November 10, 2017 at 9:28 am
CS: „Bei der Entstehung des Kapitalismus waren es Wood zufolge die Grundherren, die begannen, ihr Land meistbietend zu verpachten,“
Richtig. Wir sollten aber auch nicht diese Tatsache wiederum verabsolutieren und nur noch davon sprechen, wenn wir von der Entstehung des Kapitalismus reden. Seit ich mehr Texte aus der Geschichte des Feudalismus/Mittelalters lese, merke ich immer mehr, wie vielfältig diese Prozesse waren und jedes Herausziehen von nur einem Zusammenhang macht das Ganze sehr einseitig. Ich genieße hier den Vorzug meiner Bibliothek, in der sich viele Bücher zur Geschichte aus DDR-Zeiten finden, bei denen es eben nicht nur um politische Herrschaftsbeziehungen und -kämpfe geht, sondern in denen sozialökonomische Entwicklungen hervorgehoben werden und auch ein besonderer Blick auf Klassenkämpfe geworfen wird, die heute wieder meist übersehen werden.
November 10, 2017 at 11:31 am
P.S.: das „Mütter/Frauen als Hausfrau“-Modell würde mir sehr helfen, weil ich dann mehr Freizeit für meine wirklich wichtigen Arbeiten hätte. Wenn Frauenlohnarbeit nur freiwillig wäre, wäre es ja okay. Aber dass der zunehmende finanzielle Zwang, es tun zu MÜSSEN, etwas anderes ist, wird meist übersehen.

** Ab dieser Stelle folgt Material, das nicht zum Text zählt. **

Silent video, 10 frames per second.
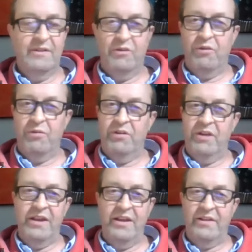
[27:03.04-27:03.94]

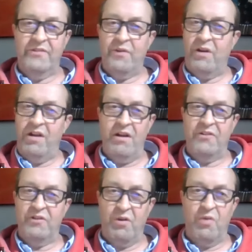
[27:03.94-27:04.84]
it's very
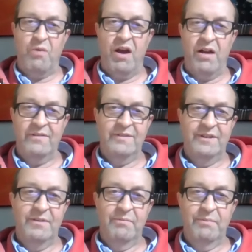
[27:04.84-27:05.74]
hard to go wrong,
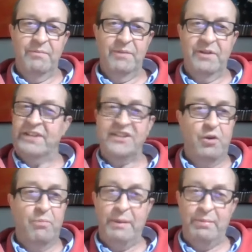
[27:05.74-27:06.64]
because that's
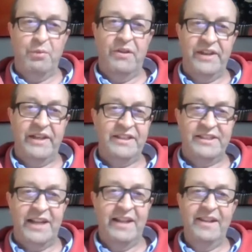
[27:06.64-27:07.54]
all people want any
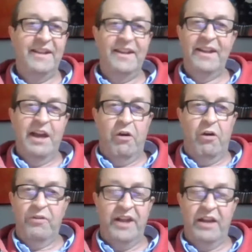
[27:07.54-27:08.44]
day,
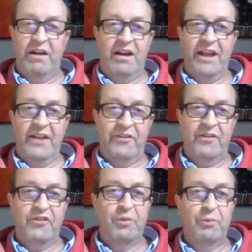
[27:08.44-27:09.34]
all day long,
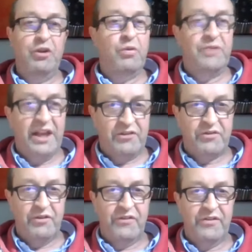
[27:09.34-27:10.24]
is somebody who they can
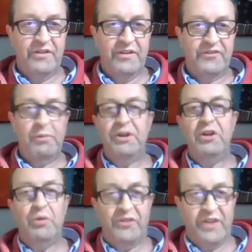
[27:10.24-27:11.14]
trust, somebody
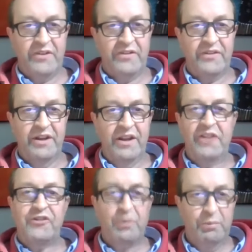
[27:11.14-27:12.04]
who is honest,
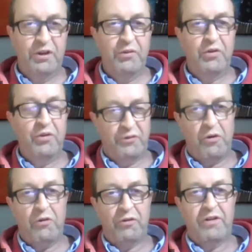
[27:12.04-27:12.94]
and somebody who knows who
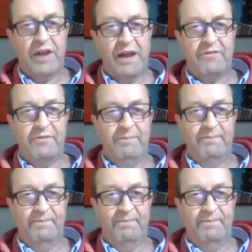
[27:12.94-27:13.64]
are going to look after them.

November 14, 2017 at 4:55 pm
Tja, dass aus dem Recht auf selbstgewählte Lohnarbeit dann auch eine faktische Pflicht wurde, fällt wohl unter unintendierte Folgen. Wobei das nun sicher kein Zufall war, sondern erfolgreicher „Klassenkampf von oben“.
Allerdings war auch vorher die Idee, dass das Gehalt des Ehemannes für die Versorgung der ganzen Familie ausreichen sollte (sog. „Familiengehalt“) wohl oft eher Theorie und gewerkschaftlicher Anspruch anstatt Realität. In vielen Fallen mussten die (Ehe)Frauen sich sicher auch damals eine Arbeit suchen, nur dass das eben noch deutlich schwieriger war, weil die meisten gutbezahlten Jobs weitestgehend Männern vorbehalten waren.
Dezember 15, 2017 at 11:42 am
„Erst wenn das Leben wirklich nicht mehr gut funktioniert, und wenn die Menschen das nicht mehr aushalten wollen und wenn sie erkennen, dass es auch anders ginge…, dann setzen sie sich in Bewegung (wohin auch immer…)“.
Der entscheidende Satz ist: „wenn sie erkennen, dass es auch anders ginge“
Dieses „anders“ ist der Zündfunke einer jeden Revolution, so meine ich.
Das war doch bei zumindest drei der größten Revolutionen der Fall.
Die zündende Idee, der Französische Revolution war, die Idee der Gleichheit (Aufklärung). Motor war die Armut.
Die zündende Idee der russischen Revolution waren die Thesen von Marx und Engels (Kommunismus), der Motor waren die Armut und die Unfreiheit.
Die zündende Idee der Revolution von 1989 war eine Reform des Kommunismus(Glasnost), der Motor war die Unfreiheit, der Überwachungsstaat. Hier sind Hunger und Armut als Ursachen nicht mehr vorhanden. Nur die relative Armut gegenüber dem Westen war ein Motor.
Ich meine, der Zündfunke, die Idee einer Revolution ist vorher schon da. Er setzt den Druck, der sich durch Armut oder Unterdrückung oder beides, vielleicht auch andere Ursachen gebildet hat in Brand.
Ich sehe da sogar das Gleichnis des Sämanns. Die Ideen, die eine Revolution auslösen sind die Samen. Die Erde (Motor einer Revolution) bildet den Boden, dann geht die Saat auf.
Ich denke sogar noch weiter. Jede Revolution hinterlässt die Reaktion. Die Niederschlagung. Erst dann entwickeln sich weitere Varianten der ursprünglichen Ideen und deren Realisationen in Wellenbewegungen der Geschichte. So haben sich etwa die Ideen der Aufklärung in Europa als Fundament der Demokratien entwickelt und dies nach zwei Weltkriegen.
Ich denke, dass die herrschende Klasse sehr wohl weiß, dass das Prekariat versorgt werden muss, damit es nicht revoltiert. Das hat man im Sozialstaat realisiert. Das war ironischerweise das Ziel aller Sozialbewegungen. Eine Teilhabe ist damit aber nicht entstanden. Dass Bildung nicht mehr zur Teilhabe führt, ist meines Erachtens erneut Sprengstoff für die Zukunft.